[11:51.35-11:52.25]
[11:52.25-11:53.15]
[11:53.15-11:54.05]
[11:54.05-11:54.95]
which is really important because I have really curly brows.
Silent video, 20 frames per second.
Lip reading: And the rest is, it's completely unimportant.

## PROBLEM TO SOLVE:
The records above should be given again in full, exactly as written.

## OUTPUT FOR THIS EXERCISE:
[11:51.35-11:52.25]
[11:52.25-11:53.15]
[11:53.15-11:54.05]
[11:54.05-11:54.95]
which is really important because I have really curly brows.
Silent video, 20 frames per second.
Lip reading: And the rest is, it's completely unimportant.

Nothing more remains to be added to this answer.